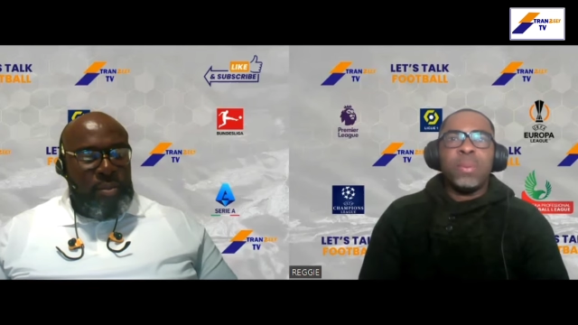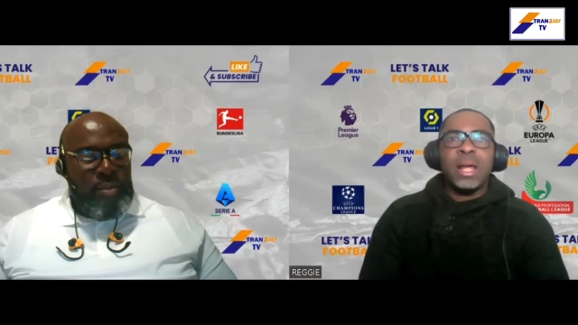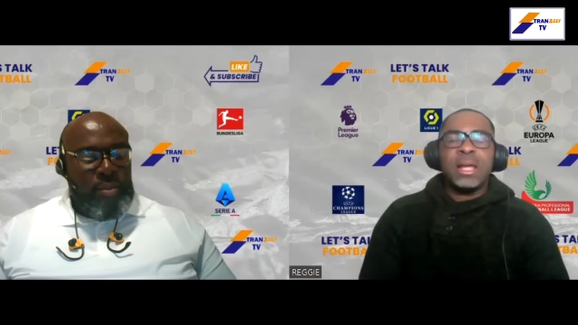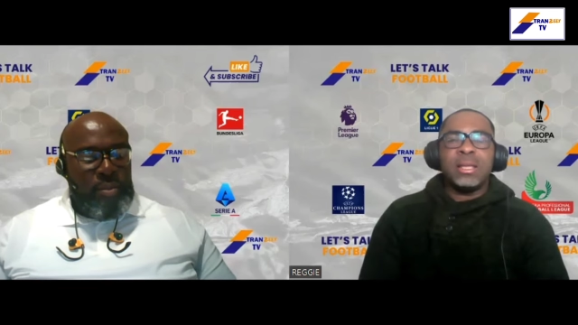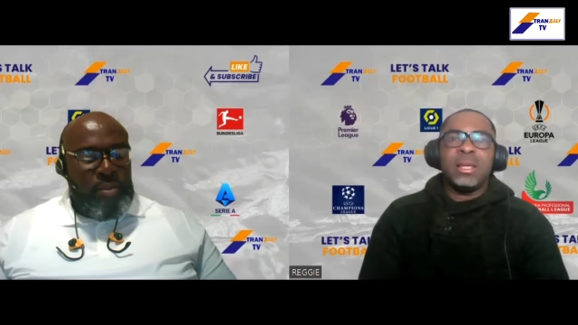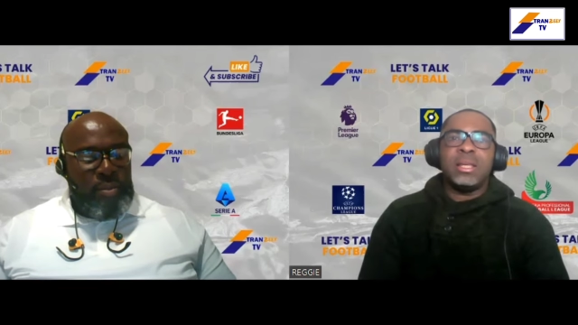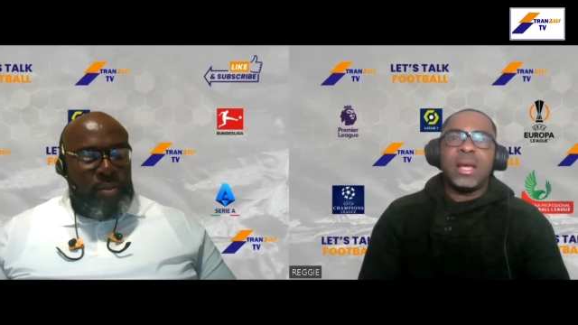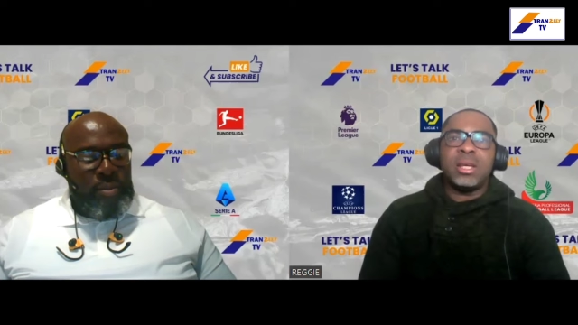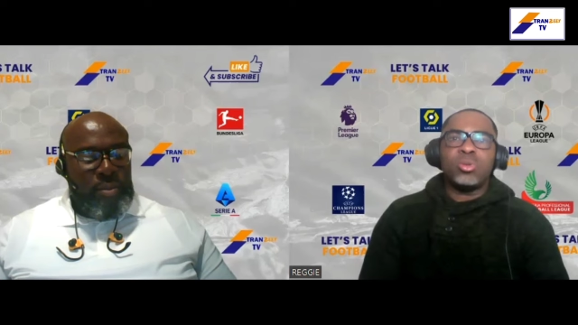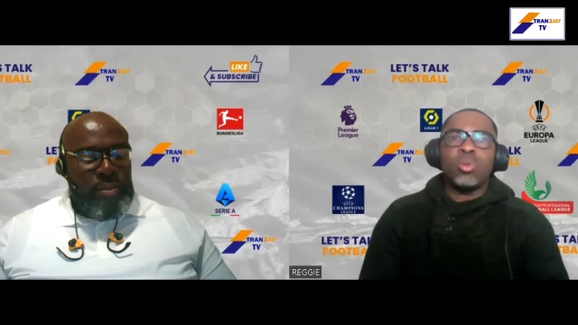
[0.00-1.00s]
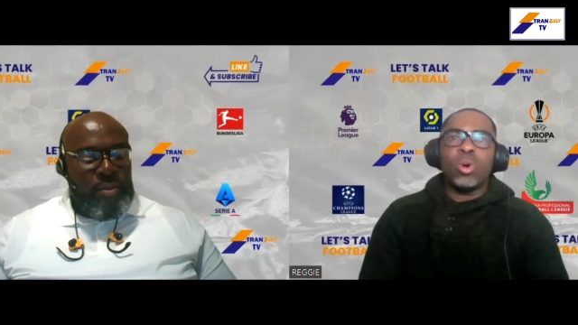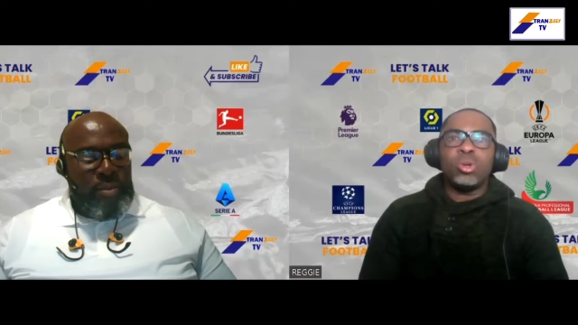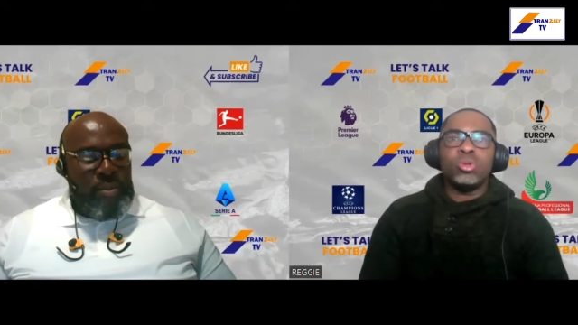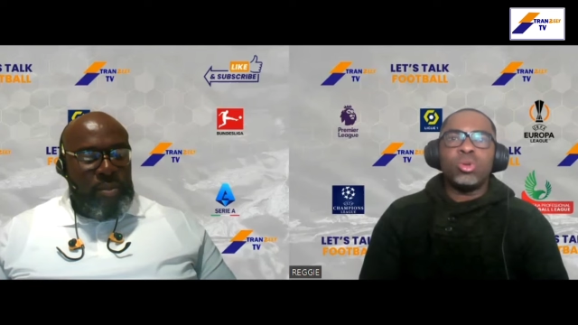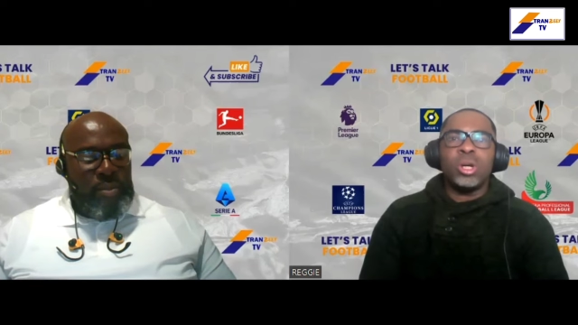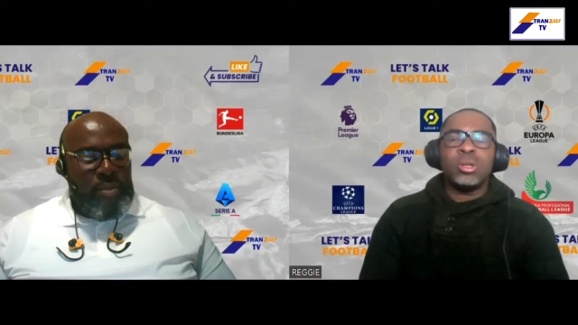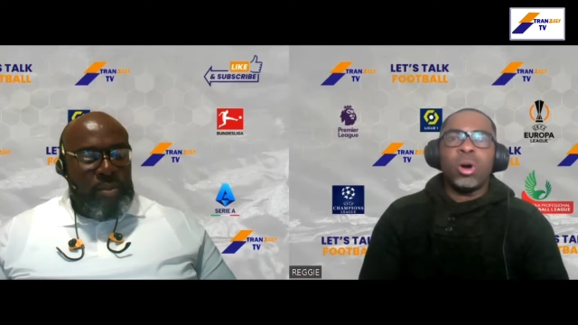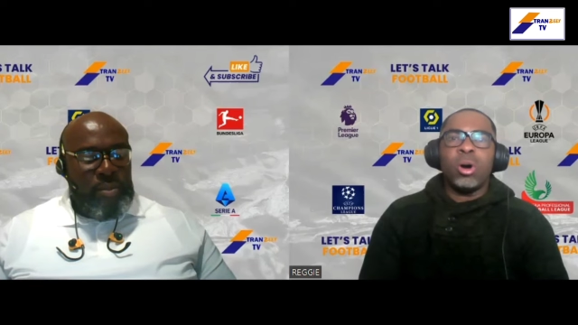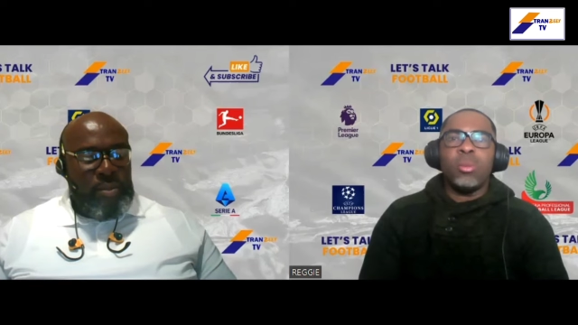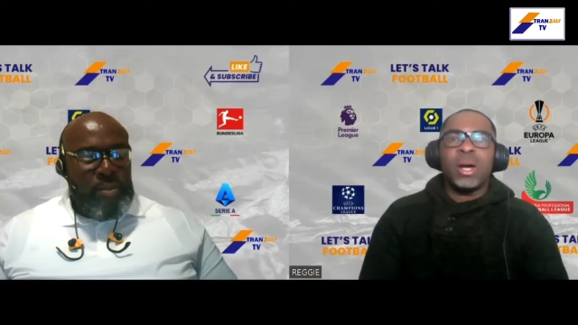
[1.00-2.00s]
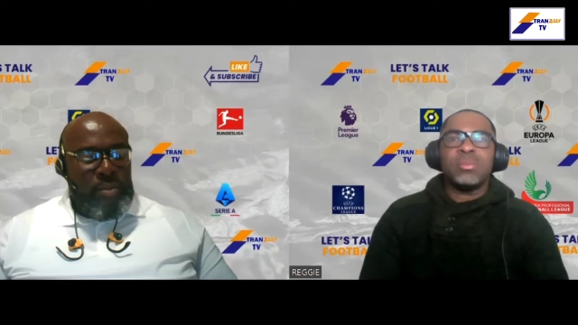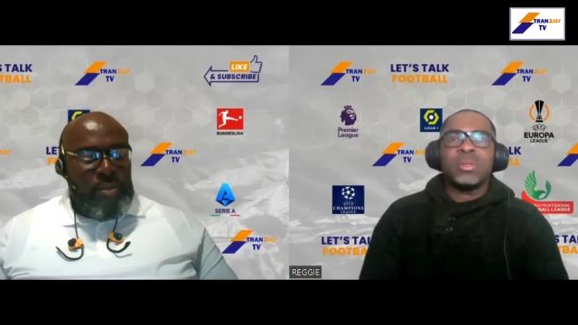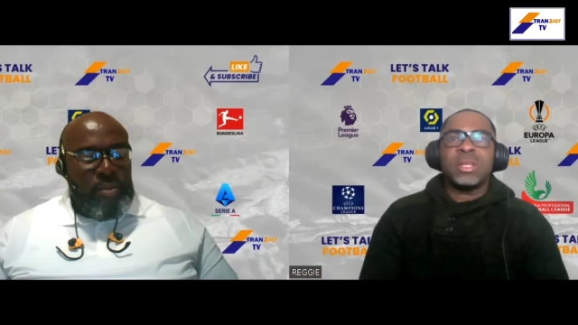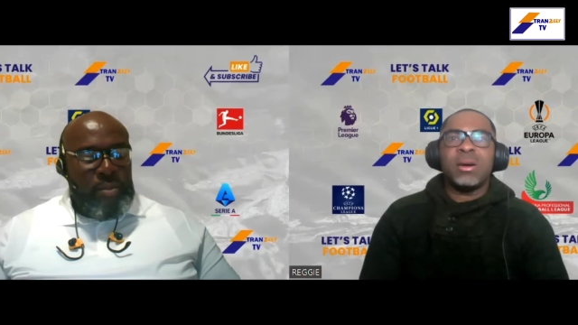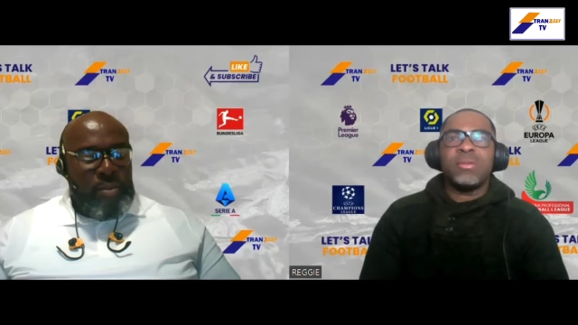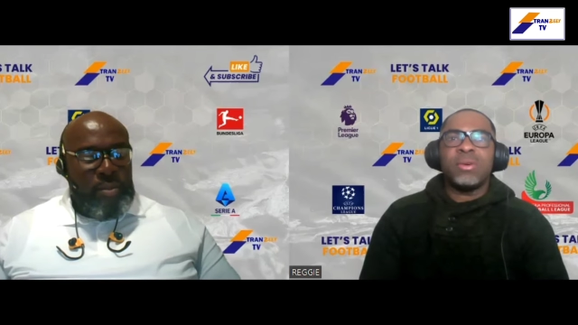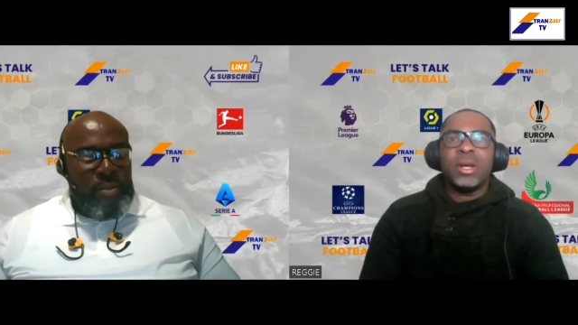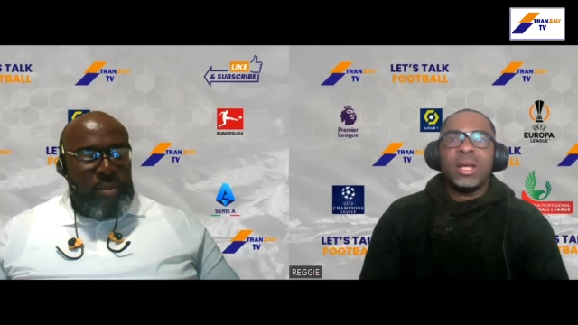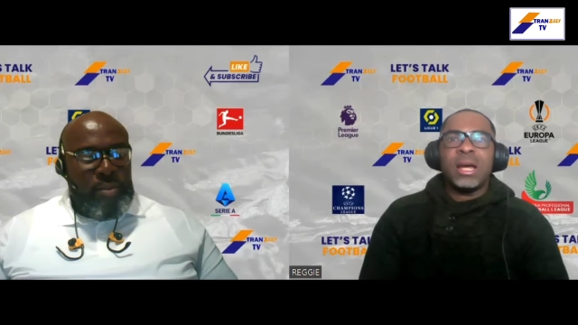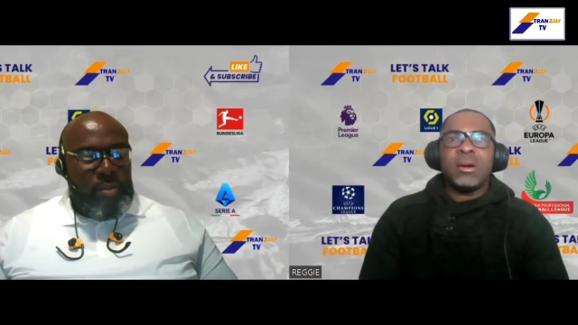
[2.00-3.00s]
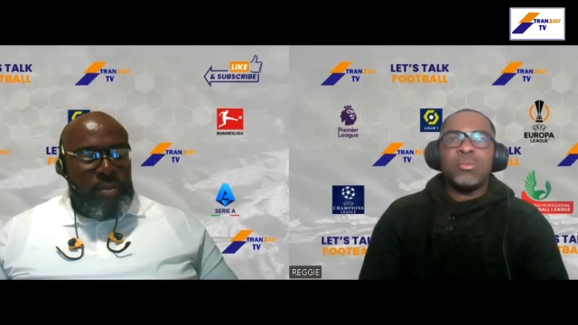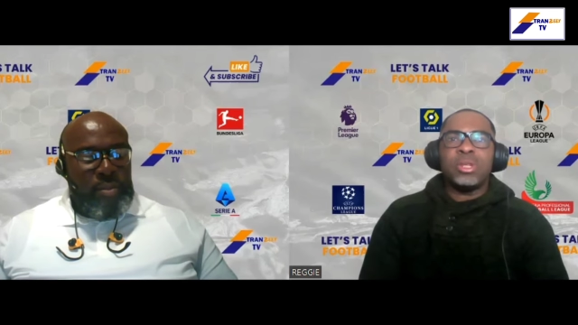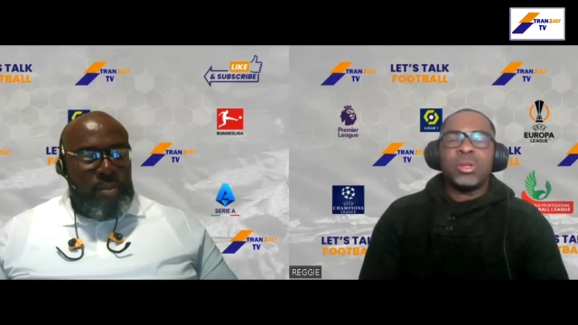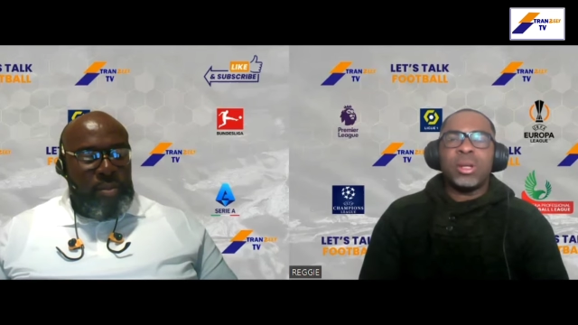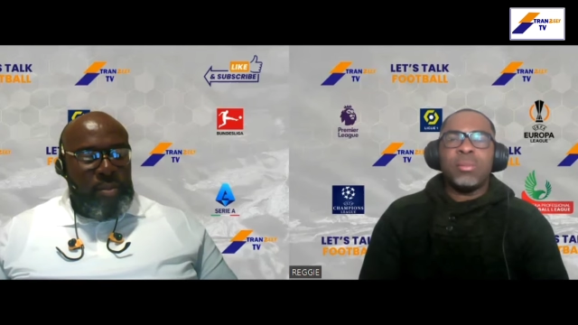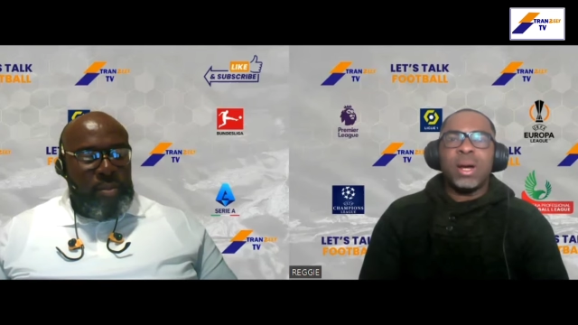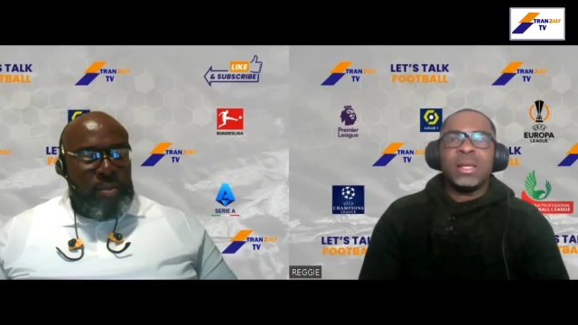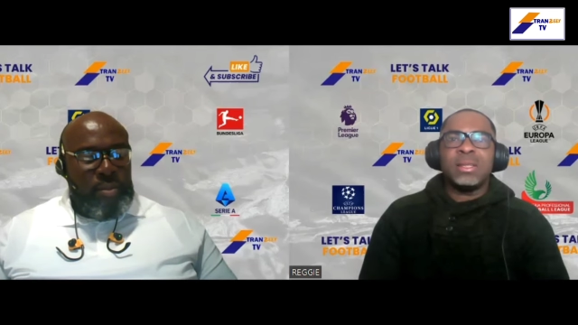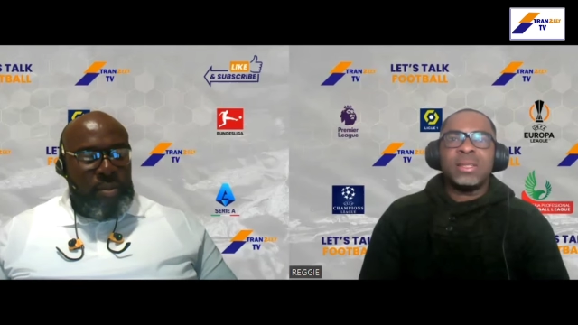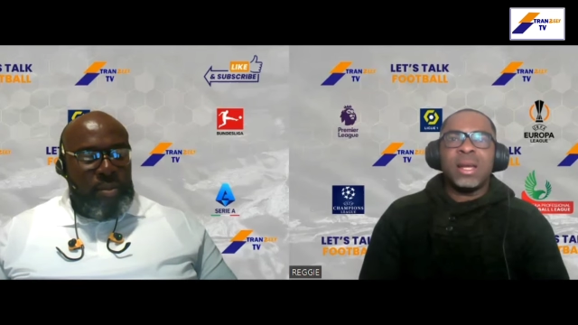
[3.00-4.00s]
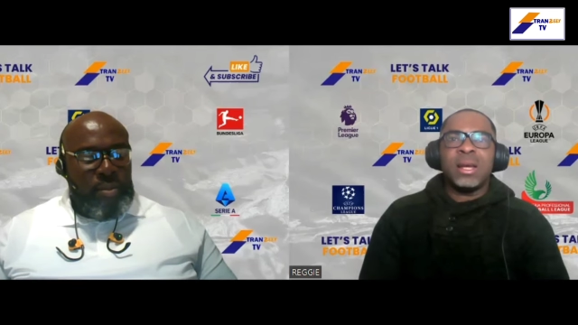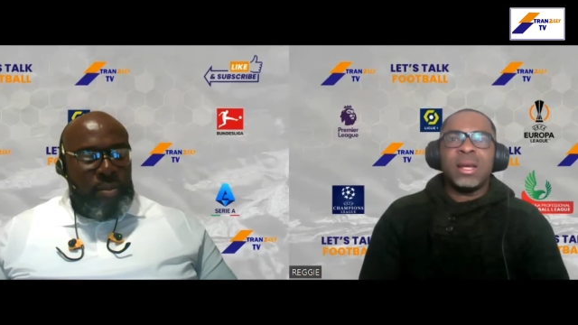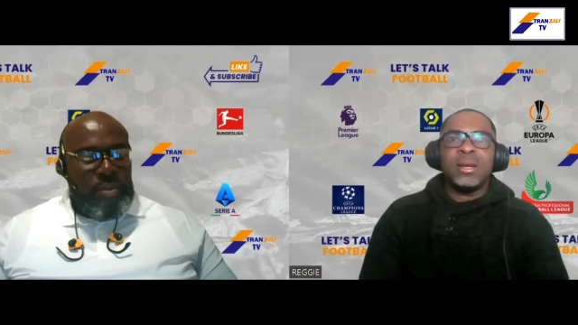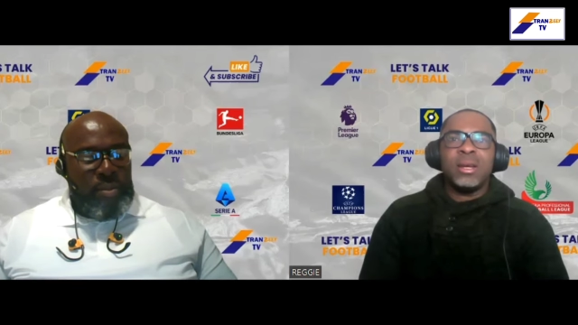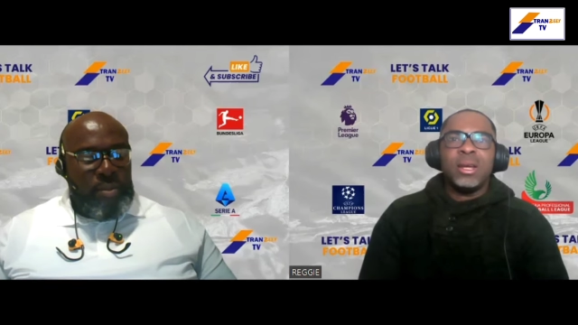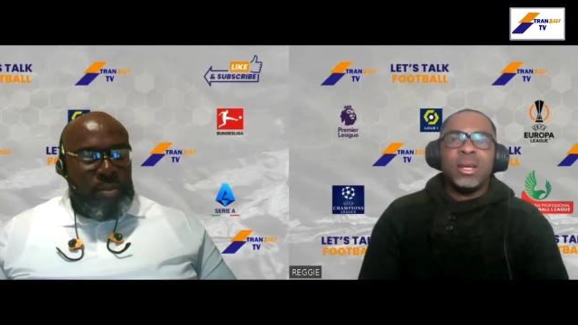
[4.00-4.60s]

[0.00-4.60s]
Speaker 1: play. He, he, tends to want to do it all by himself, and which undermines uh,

════════════════

Problem to work on
Letter for letter, reproduce every record above and skip the pictures.

Finished exercise
[0.00-1.00s]
[1.00-2.00s]
[2.00-3.00s]
[3.00-4.00s]
[4.00-4.60s]

[0.00-4.60s]
Speaker 1: play. He, he, tends to want to do it all by himself, and which undermines uh,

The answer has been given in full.